El encargado de celebrar la misa por el difunto fue el párroco de la localidad, quien le aseguró a la congregación que la muerte del capitán Trentham representaba una tragedia para todos quienes lo conocían.
Guy Trentham recibió sepultura en el lugar reservado originalmente para su padre.
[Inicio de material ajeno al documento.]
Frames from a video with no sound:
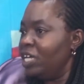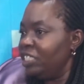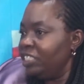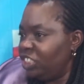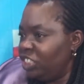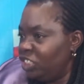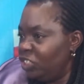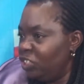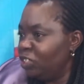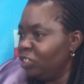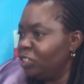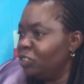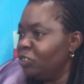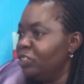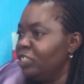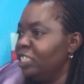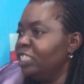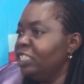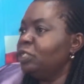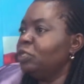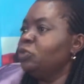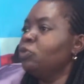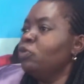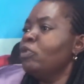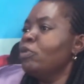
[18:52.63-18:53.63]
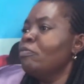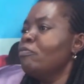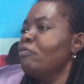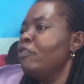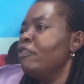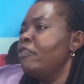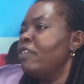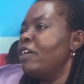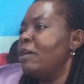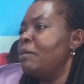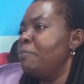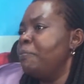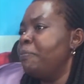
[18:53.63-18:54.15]
she also needs to
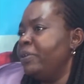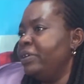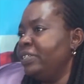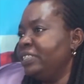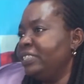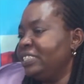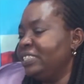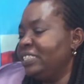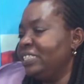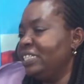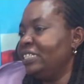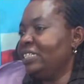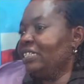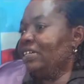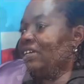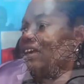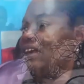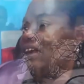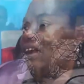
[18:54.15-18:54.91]
remove her person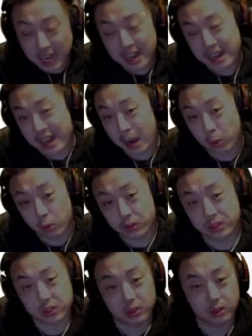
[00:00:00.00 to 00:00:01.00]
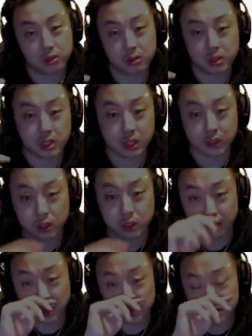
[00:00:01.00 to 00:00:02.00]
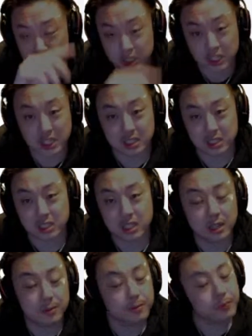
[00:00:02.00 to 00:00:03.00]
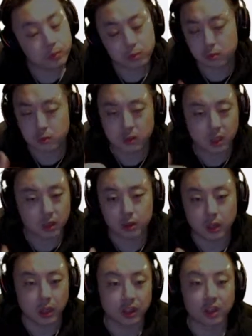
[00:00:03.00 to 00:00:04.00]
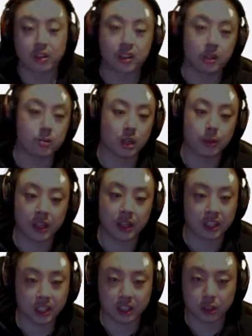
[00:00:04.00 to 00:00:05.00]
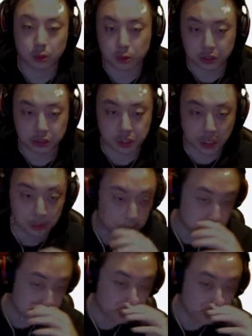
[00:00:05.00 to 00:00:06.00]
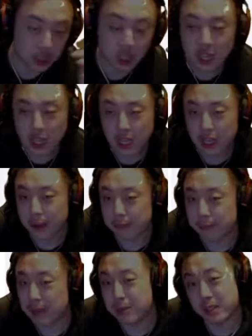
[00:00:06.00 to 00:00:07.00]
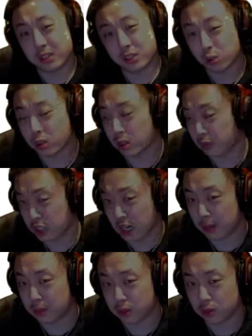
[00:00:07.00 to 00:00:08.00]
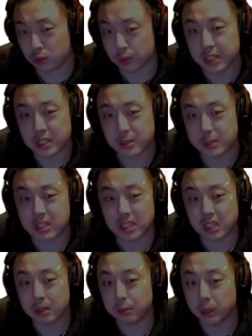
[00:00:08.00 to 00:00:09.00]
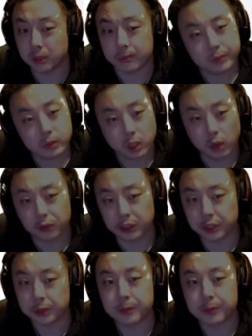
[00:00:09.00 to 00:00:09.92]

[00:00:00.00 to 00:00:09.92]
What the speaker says: And now with the 35% chance to stun, another thumbs up. I think they did a really good job with this one. Maybe too good of a job, it remains to be seen, but hopefully.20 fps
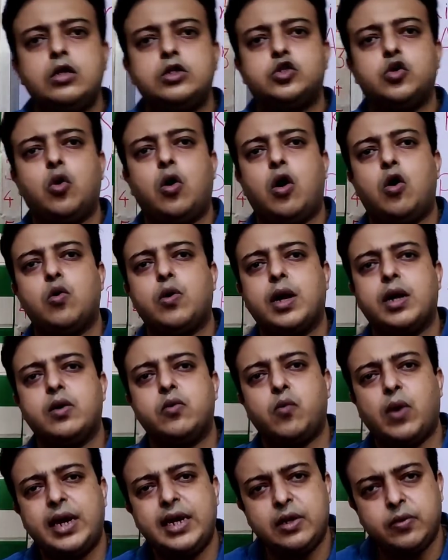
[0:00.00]
So how can
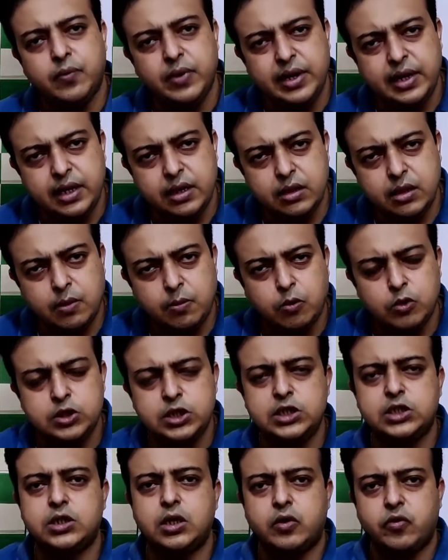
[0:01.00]
White win in the
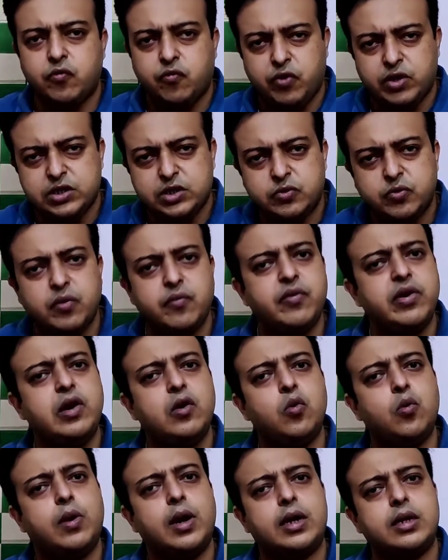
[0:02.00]
position? First we
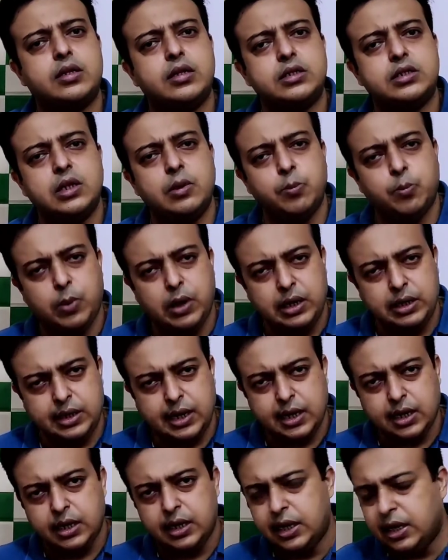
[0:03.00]
will look at the simple
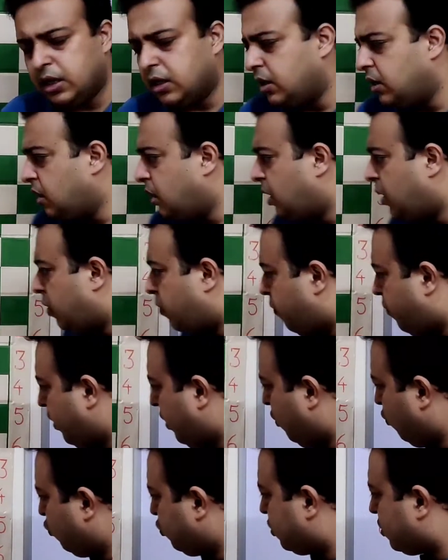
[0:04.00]
technique. We
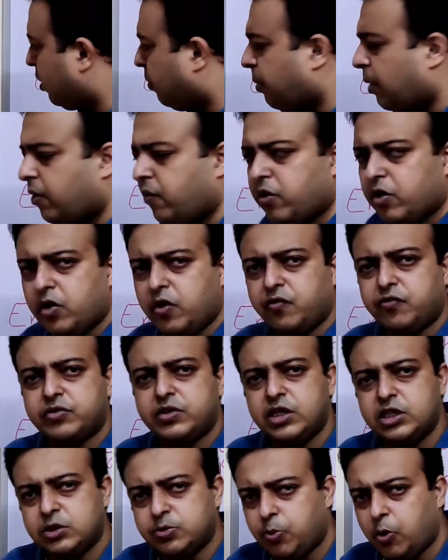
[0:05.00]
will use the power of
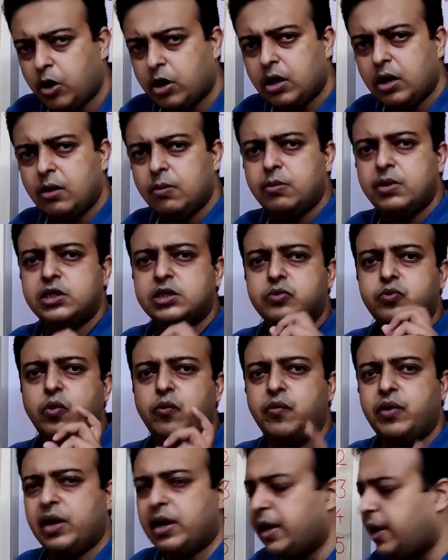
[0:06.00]
this pawn, means we
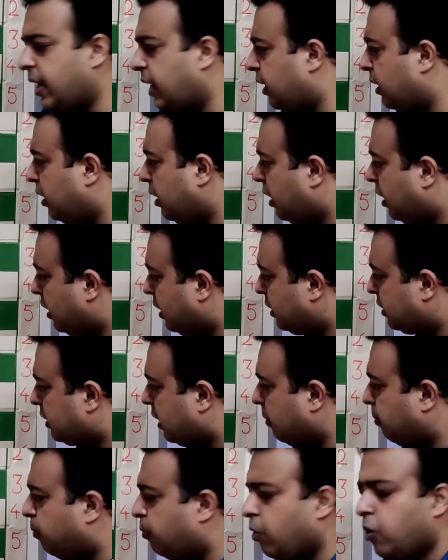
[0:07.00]
will gain
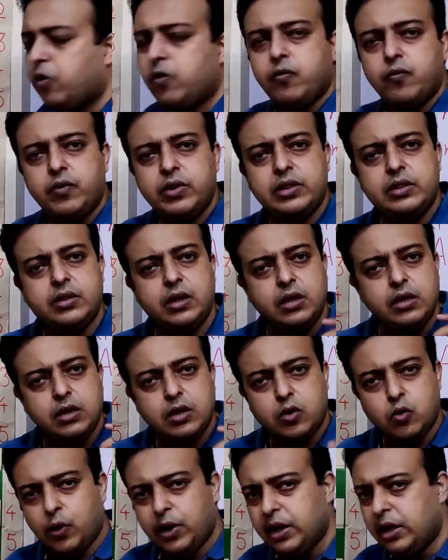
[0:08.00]
tempo with
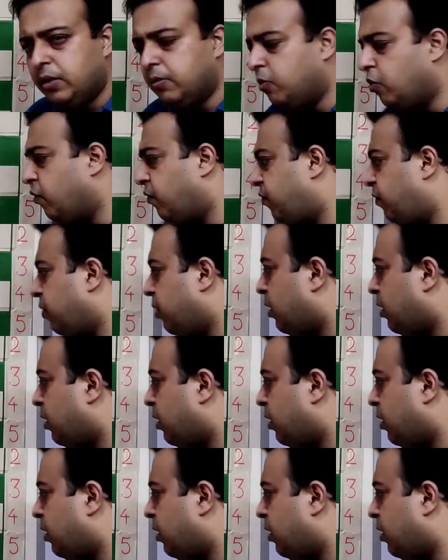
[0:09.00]
the queen move.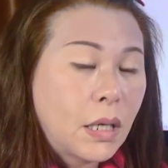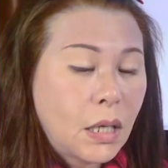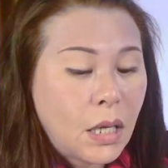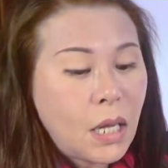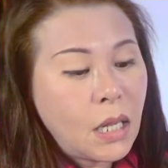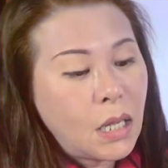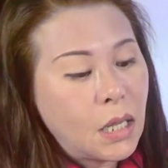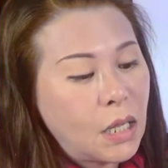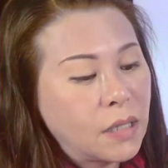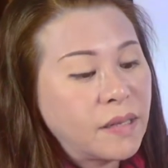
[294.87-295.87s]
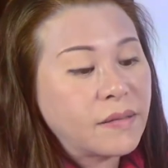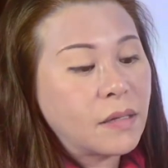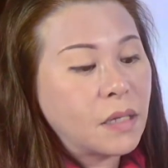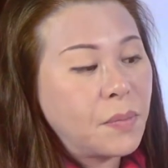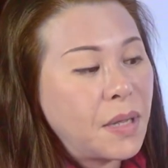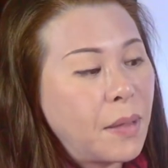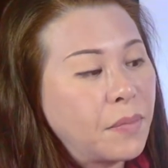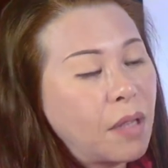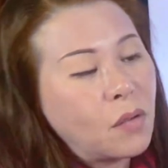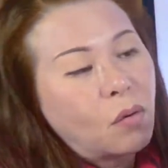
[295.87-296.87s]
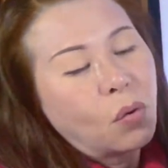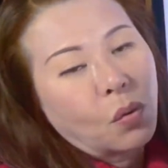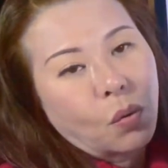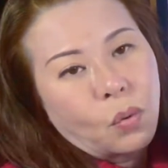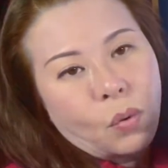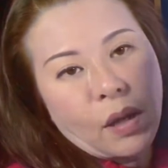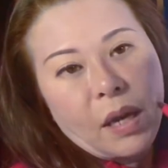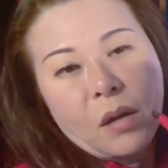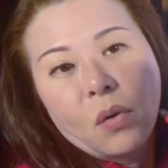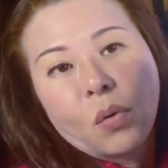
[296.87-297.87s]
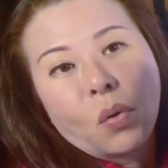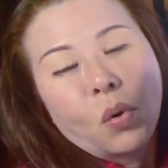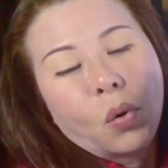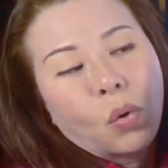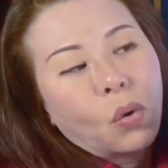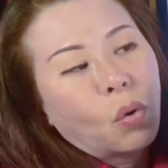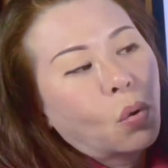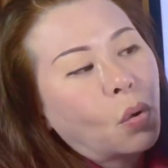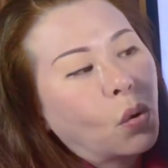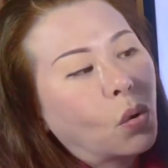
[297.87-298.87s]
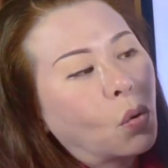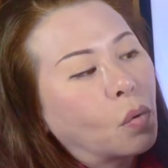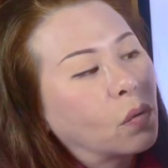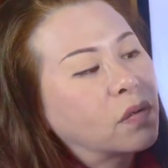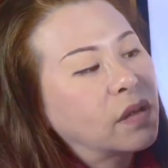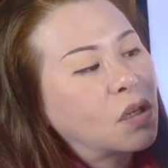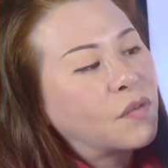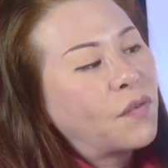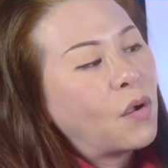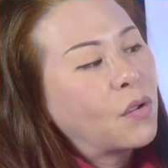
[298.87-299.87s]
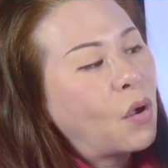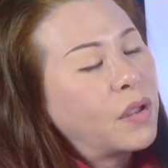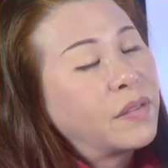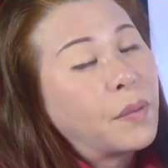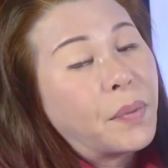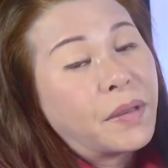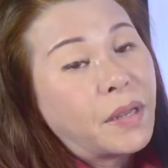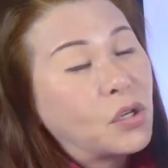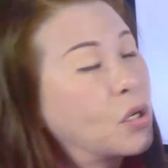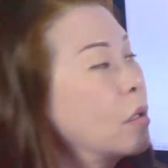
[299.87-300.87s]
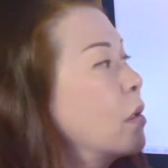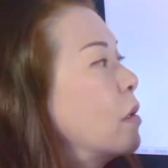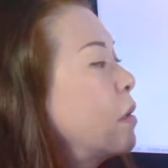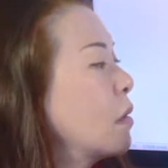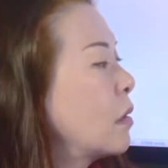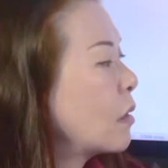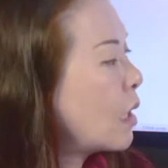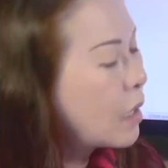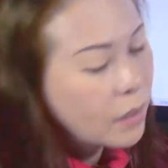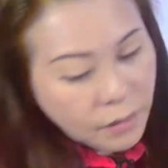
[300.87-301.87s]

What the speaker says: Okay, 6:30 p.m. Then you look. Okay, look. search for your interpretation. Okay,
El mayor Trentham y su señora, parientes, amigos de la familia, feligreses y miembros de la servidumbre abandonaron el cementerio apesadumbrados.
En el transcurso de los días siguientes, la señora Trentham recibió más de un centenar de cartas de condolencia, una o dos de las cuales señalaban que al menos le quedaba el consuelo de saber que aún le quedaba un segundo hijo para llenar el vacío dejado por Guy.
Al día siguiente, una fotografía de Nigel reemplazó a la de su hermano mayor en la mesita de noche.